> _WHAT IS REQUIRED_: Images excluded, repeat each entry below exactly.

> _DATASET RECORDS_:
= = =
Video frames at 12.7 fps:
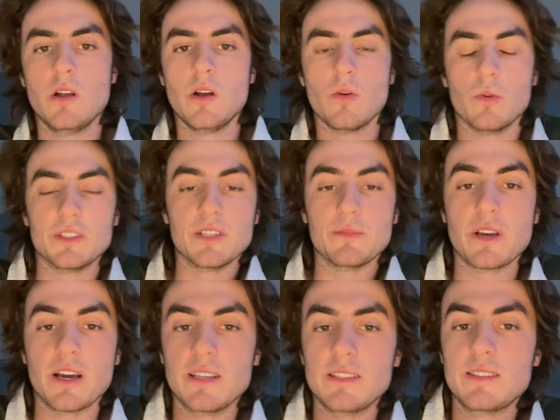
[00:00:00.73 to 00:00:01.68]
What's up,
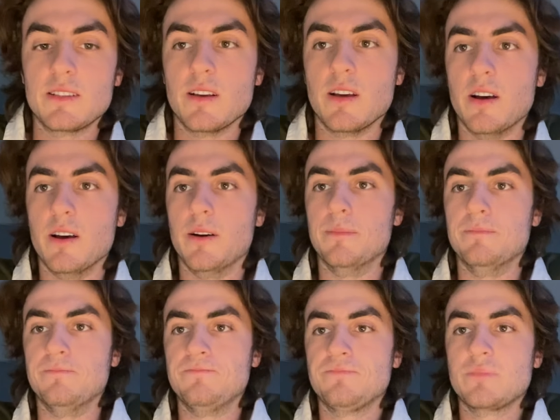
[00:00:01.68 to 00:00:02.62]
guys?
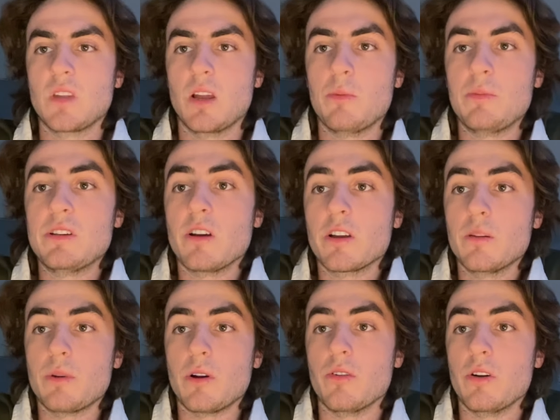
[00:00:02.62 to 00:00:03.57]
I'm gonna be talking
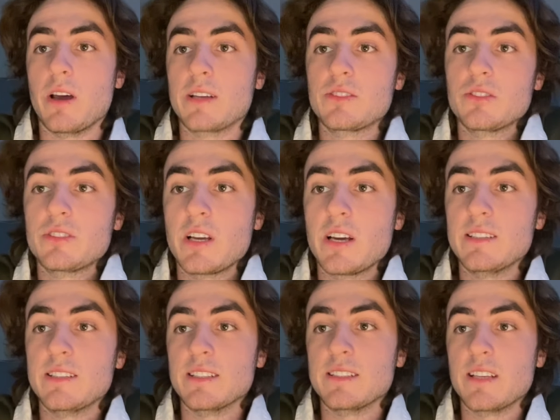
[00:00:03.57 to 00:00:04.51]
about
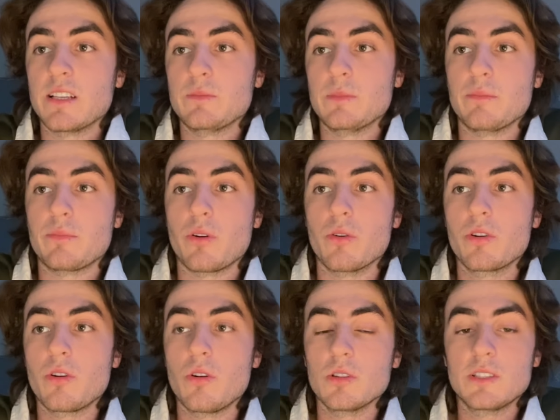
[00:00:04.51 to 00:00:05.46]
exercise assessment
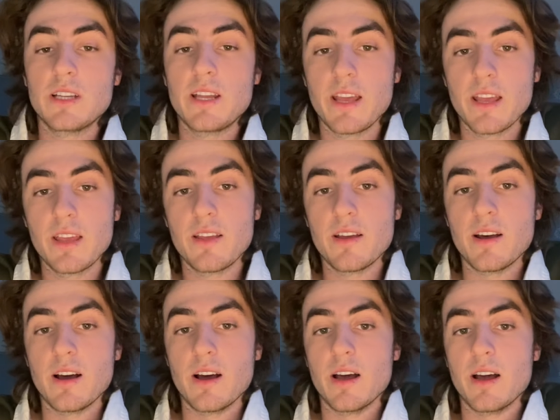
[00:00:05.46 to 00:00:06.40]
protocol today.
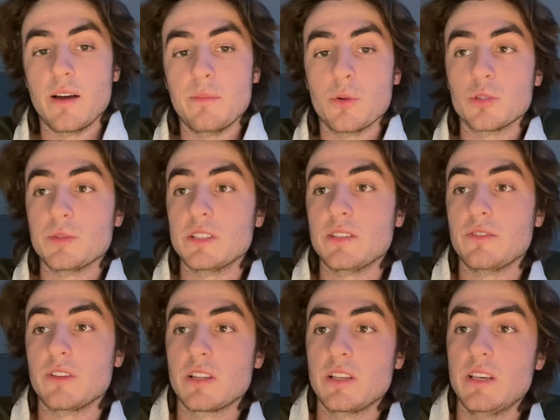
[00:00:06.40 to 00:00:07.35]
More
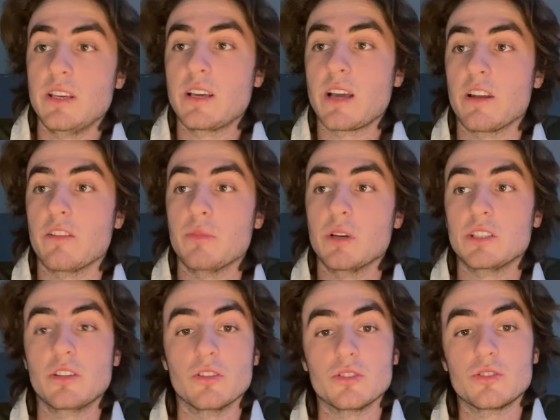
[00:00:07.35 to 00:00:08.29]
specifically, kind of
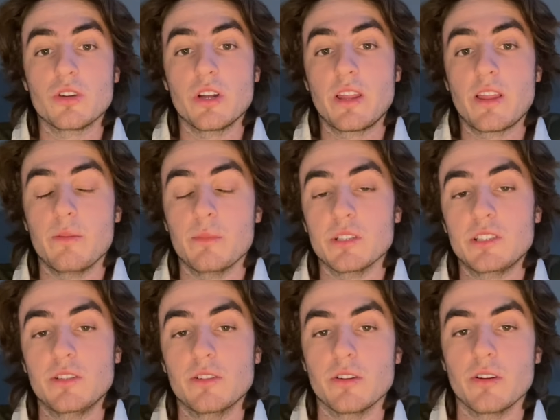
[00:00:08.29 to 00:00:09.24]
muscular strength and
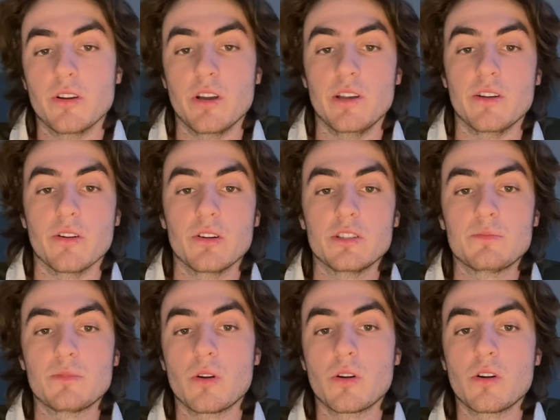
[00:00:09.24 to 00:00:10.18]
muscular endurance
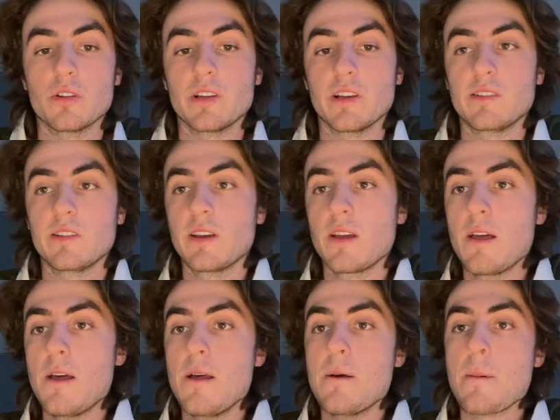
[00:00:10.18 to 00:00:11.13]
protocol testing.
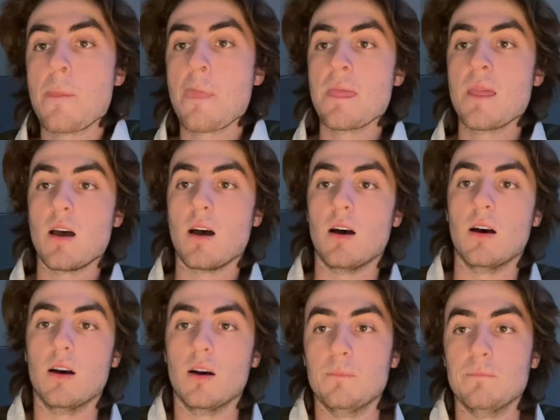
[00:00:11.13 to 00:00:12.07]

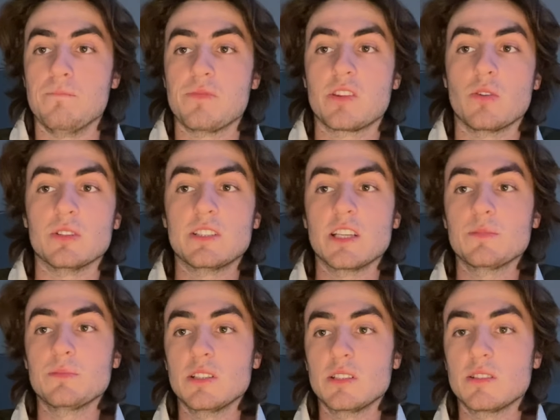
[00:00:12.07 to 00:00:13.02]
So
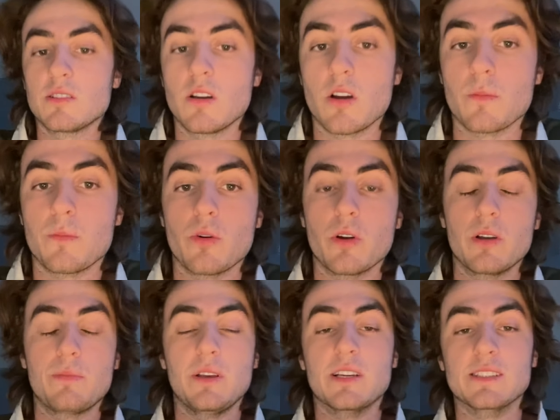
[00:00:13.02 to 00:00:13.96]
assessments are
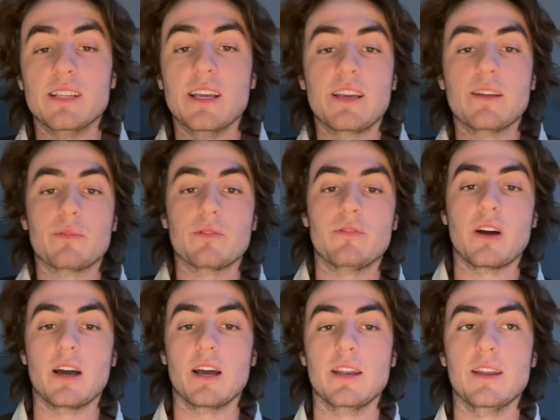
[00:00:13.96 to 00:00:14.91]
important because they can
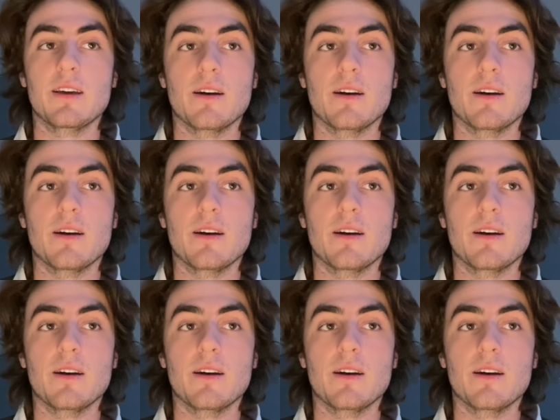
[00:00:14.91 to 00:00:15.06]
provide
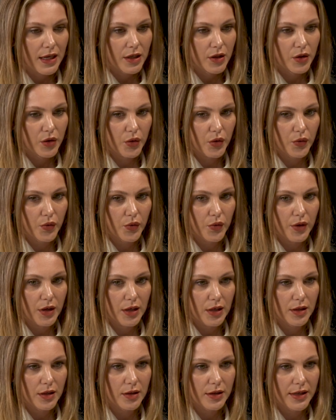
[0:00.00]
who
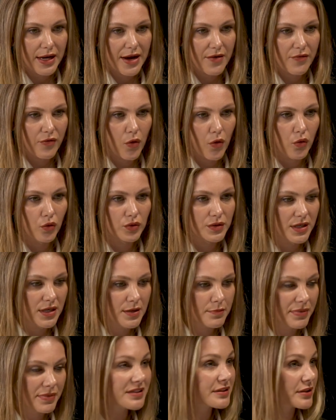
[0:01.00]
have all
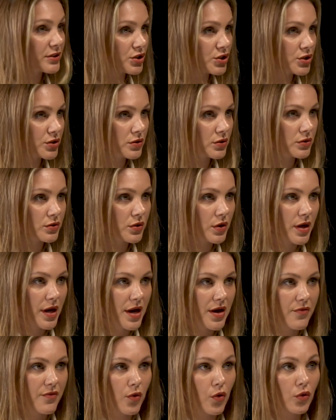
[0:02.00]
the potential,
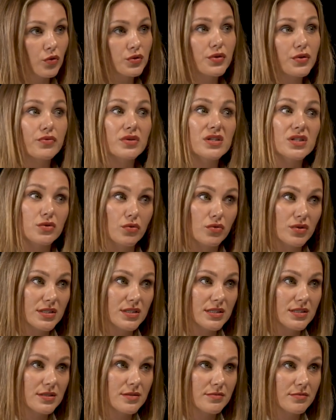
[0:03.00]
have all the
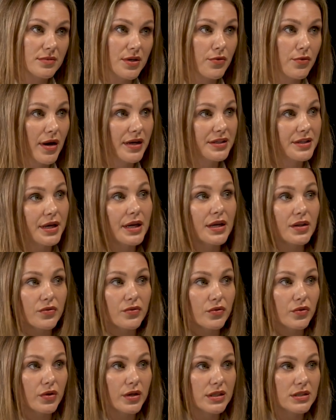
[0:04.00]
resources, the right
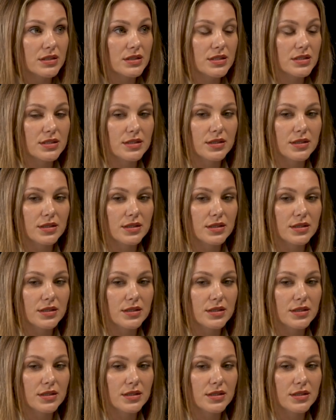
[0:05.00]
influence,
= = =
> _WRITTEN RESPONSE_:
Video frames at 12.7 fps:
[00:00:00.73 to 00:00:01.68]
What's up,
[00:00:01.68 to 00:00:02.62]
guys?
[00:00:02.62 to 00:00:03.57]
I'm gonna be talking
[00:00:03.57 to 00:00:04.51]
about
[00:00:04.51 to 00:00:05.46]
exercise assessment
[00:00:05.46 to 00:00:06.40]
protocol today.
[00:00:06.40 to 00:00:07.35]
More
[00:00:07.35 to 00:00:08.29]
specifically, kind of
[00:00:08.29 to 00:00:09.24]
muscular strength and
[00:00:09.24 to 00:00:10.18]
muscular endurance
[00:00:10.18 to 00:00:11.13]
protocol testing.
[00:00:11.13 to 00:00:12.07]

[00:00:12.07 to 00:00:13.02]
So
[00:00:13.02 to 00:00:13.96]
assessments are
[00:00:13.96 to 00:00:14.91]
important because they can
[00:00:14.91 to 00:00:15.06]
provide
[0:00.00]
who
[0:01.00]
have all
[0:02.00]
the potential,
[0:03.00]
have all the
[0:04.00]
resources, the right
[0:05.00]
influence,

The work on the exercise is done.